Thursday, April 9, 2015

Guest Column: Boycott SodaStream for peace

  • By Richard Colbath-Hess, Joseph Gerson, Barry Phillips, Nancy Phillips and Nancy Ryan

    Posted Apr. 6, 2015 at 3:25 PM

    CAMBRIDGE
    A year-and-a-half ago, several residents of Cambridge, Somerville and the surrounding area began conversations with the management of TAGS Hardware in Porter Square in order to share information with the retailer about the growing international boycott of SodaStream products.
    SodaStream, which manufactures home carbonation systems for sparkling beverages, has built its factory in the Jewish-only Israeli settlement Ma’aleh Adumim in the occupied West Bank, where more than 40,000 Israeli settlers live on land expropriated from several Palestinian farming villages and from Bedouin communities. The settlement, which is off-limits to Palestinians unless they obtain permits, effectively blocks Palestinians in much of the West Bank from access to Jerusalem. And, like the 120 other Israeli settlements in the Occupied Palestinian Territories, it is deemed illegal under international law.
    TAGS is, to our knowledge, the only locally owned retailer in Cambridge that stocks SodaStream. (The product is also sold locally at Staples and Best Buy, large corporations whose product decisions are typically addressed at the national level.) The boycott against SodaStream is part of the Boycott, Divestment and Sanctions (BDS) movement that, originating in Palestine, was inspired by the historic use of boycott to help bring an end to apartheid in South Africa. Relying on economic activism at the consumer, institutional and governmental levels, the movement is seen as a nonviolent means of pressuring Israel to end its brutal West Bank Occupation.
    Jewish Voice for Peace (JVP) Boston and the Cambridge office of the American Friends Service Committee (AFSC), local sponsors of the SodaStream boycott, have provided substantial information about SodaStream’s unethical practices — among them, labeling their product “Made in Israel” when in fact it is made in the occupied West Bank.

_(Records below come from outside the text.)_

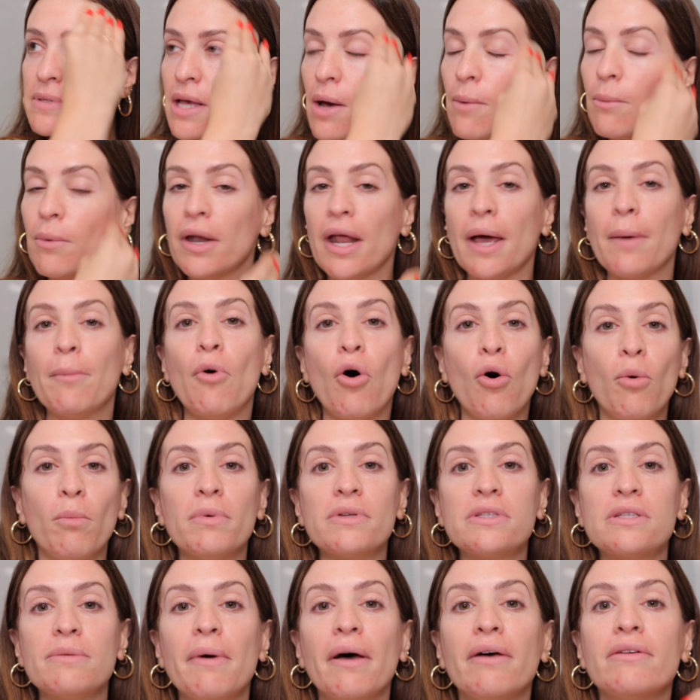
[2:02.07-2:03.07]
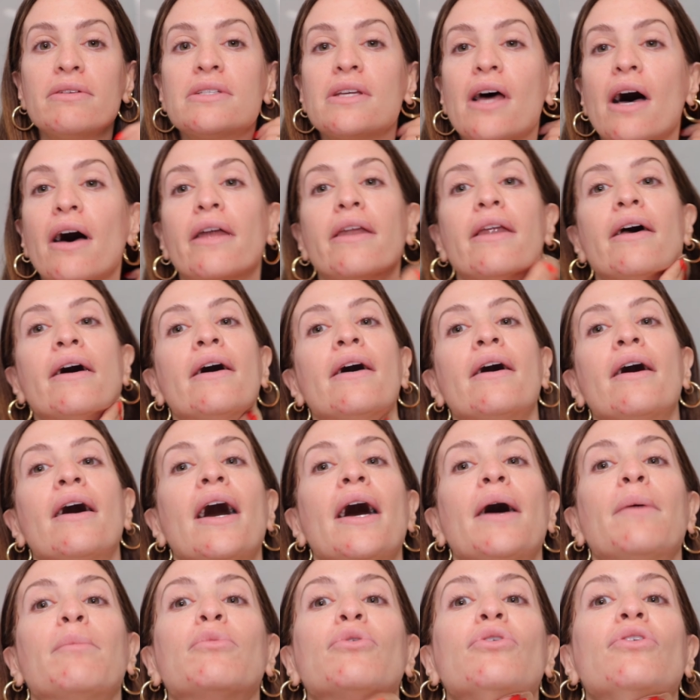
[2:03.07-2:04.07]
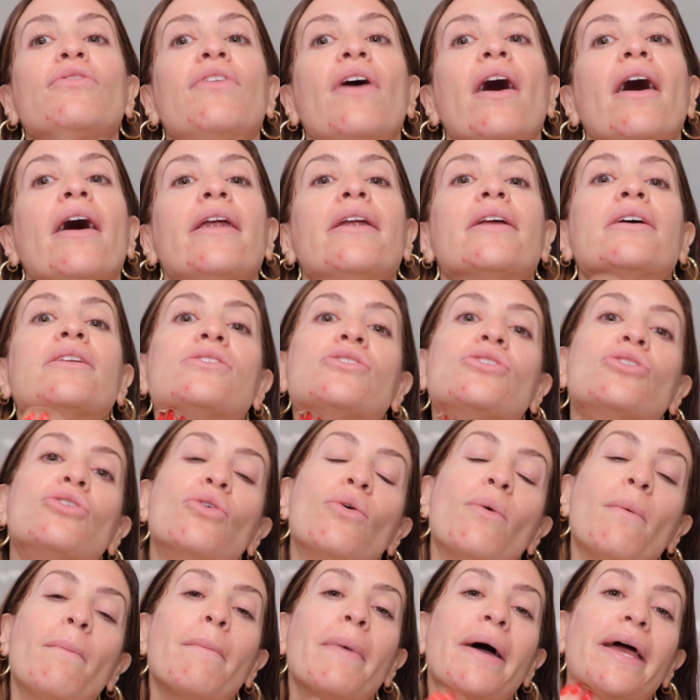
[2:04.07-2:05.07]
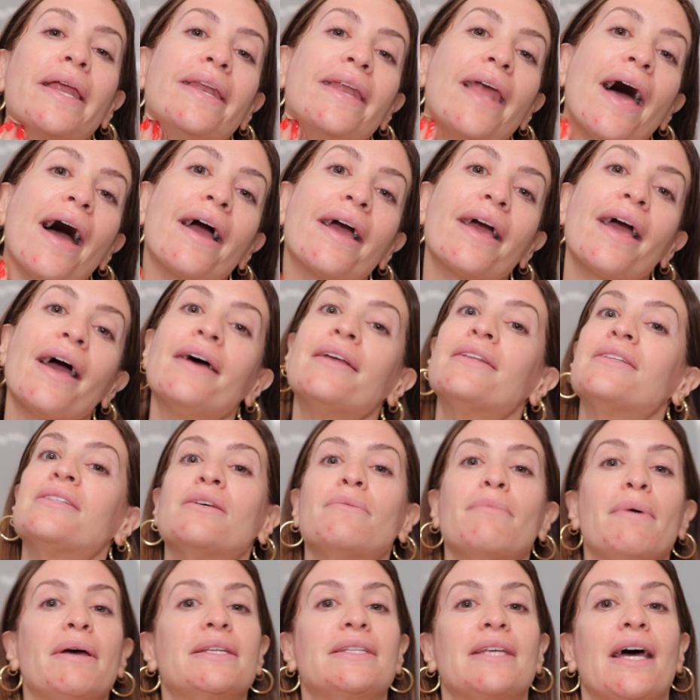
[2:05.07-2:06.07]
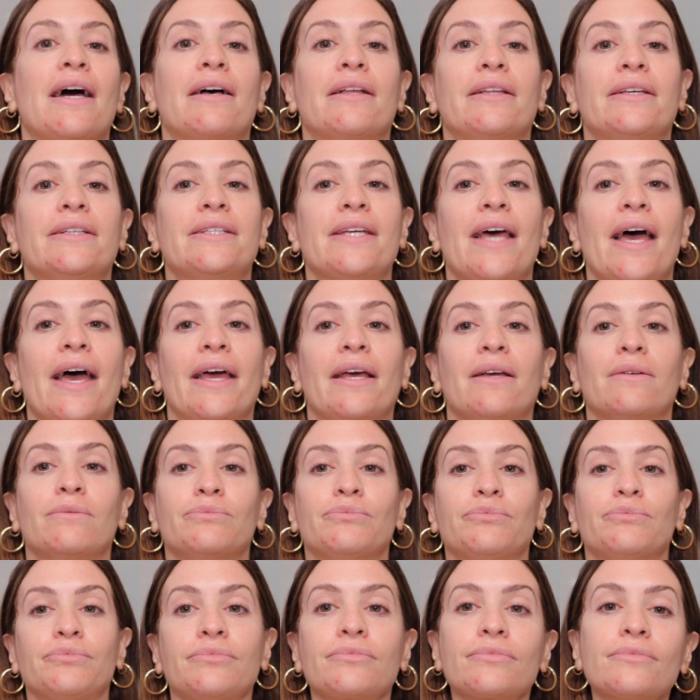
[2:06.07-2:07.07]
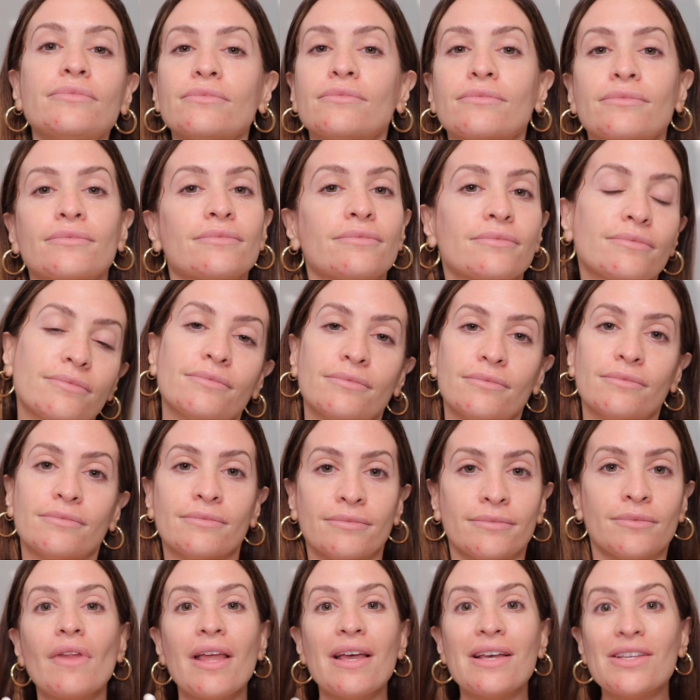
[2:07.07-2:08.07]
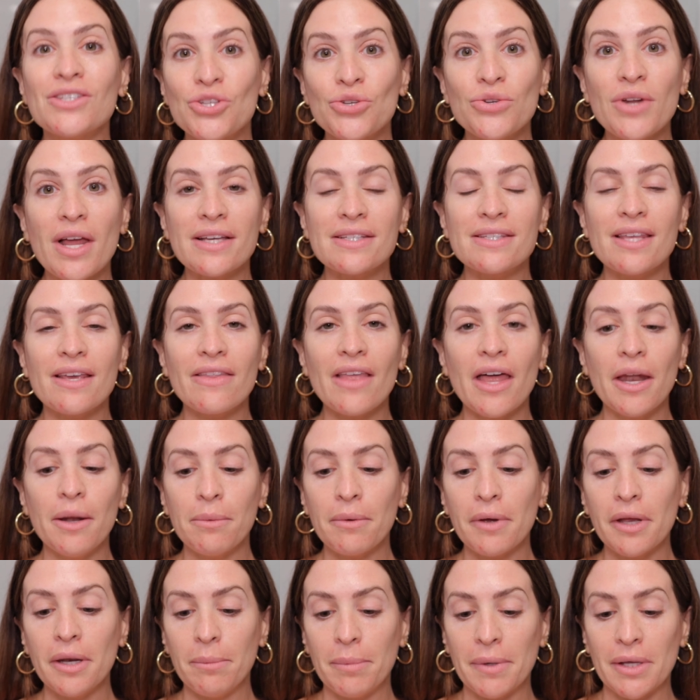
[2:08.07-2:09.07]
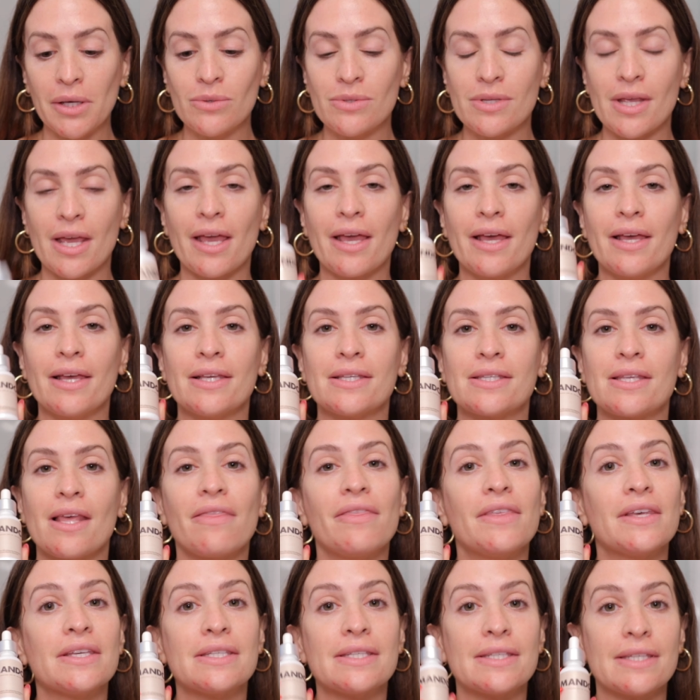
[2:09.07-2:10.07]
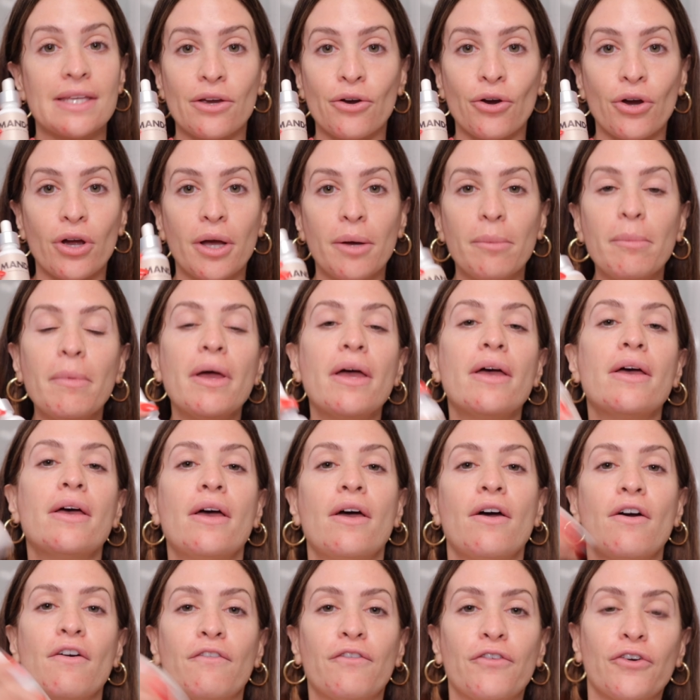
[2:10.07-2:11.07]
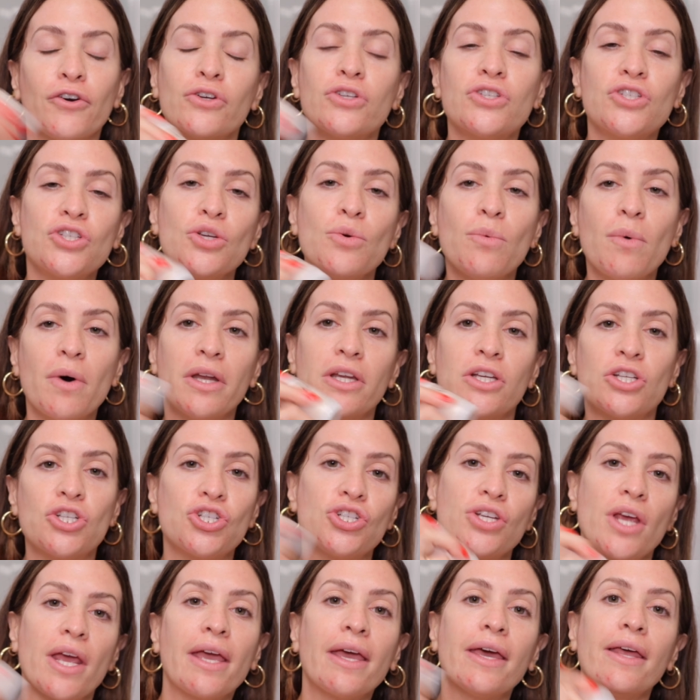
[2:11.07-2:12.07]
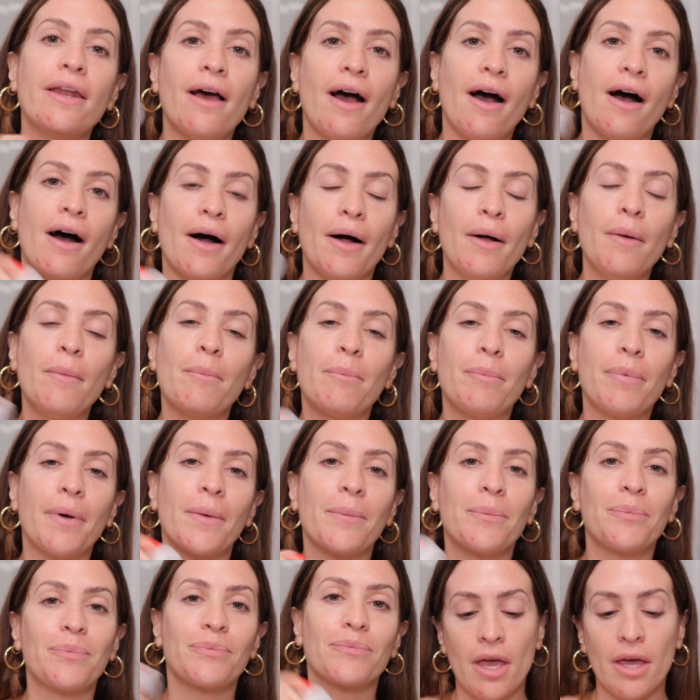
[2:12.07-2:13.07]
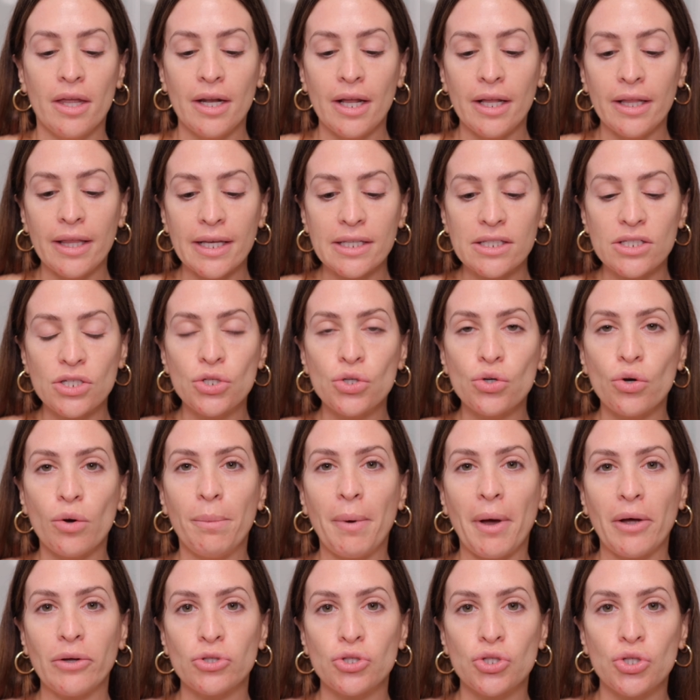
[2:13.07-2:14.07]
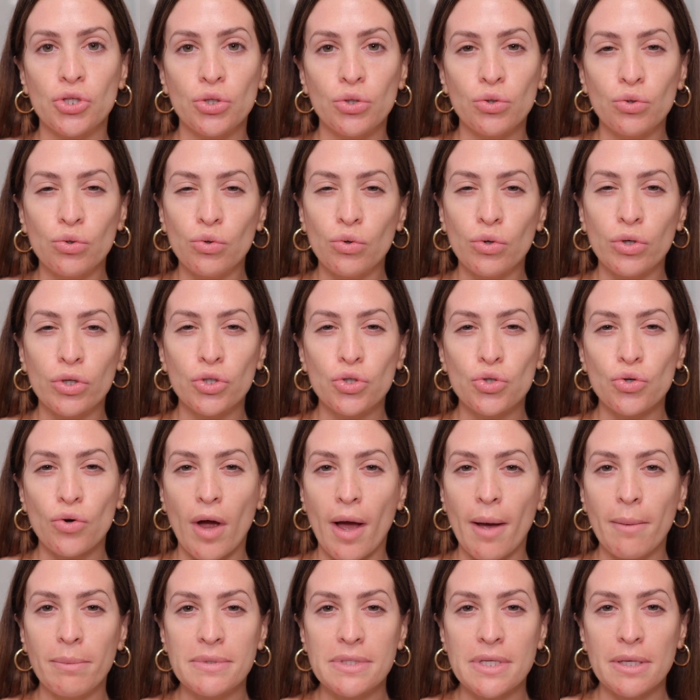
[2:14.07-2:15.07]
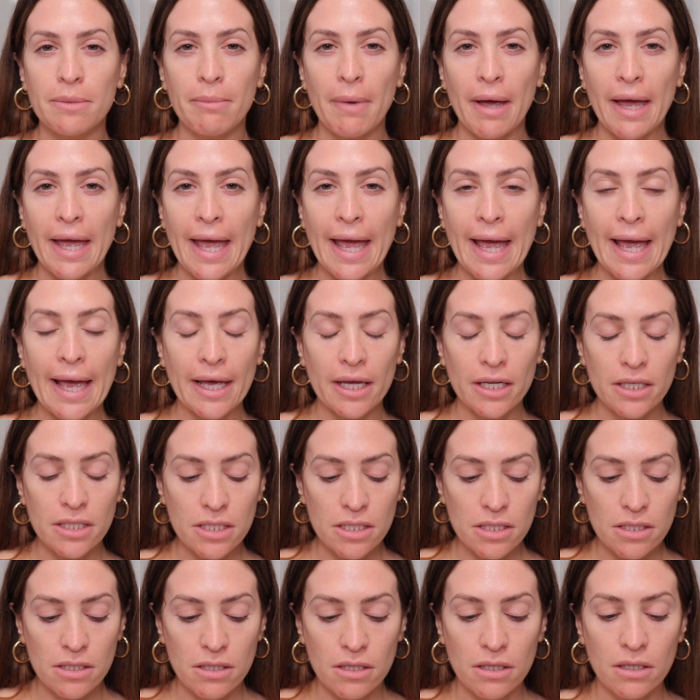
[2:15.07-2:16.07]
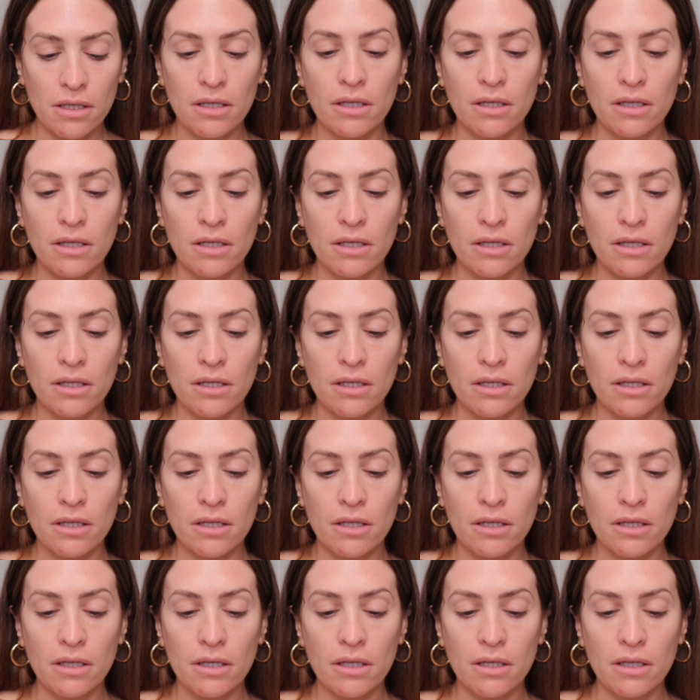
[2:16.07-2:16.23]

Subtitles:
and when I'm almost about done, I move on to my neck and to my décolleté. So next thing that I'm going to be using is the serum. First, you want to shake it up. I like to do about 2 drops in my hand.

Palestinians employed at settlement businesses are subject to religious discrimination as Muslims. They are vulnerable to exploitation because they lack legal rights and because of the Israeli travel permit system; these permits can be revoked in the event of workplace disputes. Moreover, SodaStream, in paying taxes to the settlement municipality, is helping finance the town’s further development and expansion, thereby helping to displace a new generation of Palestinians.
    Since the start of the discussions with TAGS, more than 700 local shoppers — including hundreds of devoted TAGS customers — have signed a petition urging this retailer to stop selling SodaStream because it is complicit in and profits from the Israeli occupation. JVP and AFSC have also made local efforts to persuade large retailers like Target and Macy’s to stop carrying the product. Macy’s ceased carrying SodaStream products last year.
    In a major victory for the Boycott, Divestment and Sanctions movement, SodaStream announced last year that it would close down its West Bank factory and rebuild it in Israel. However, so far they have made no moves to do so, which is why boycott pressure remains important. Furthermore, they plan to build the new factory in an area of the Negev desert to which Israel has forcibly relocated traditionally agricultural Palestinian Bedouin communities.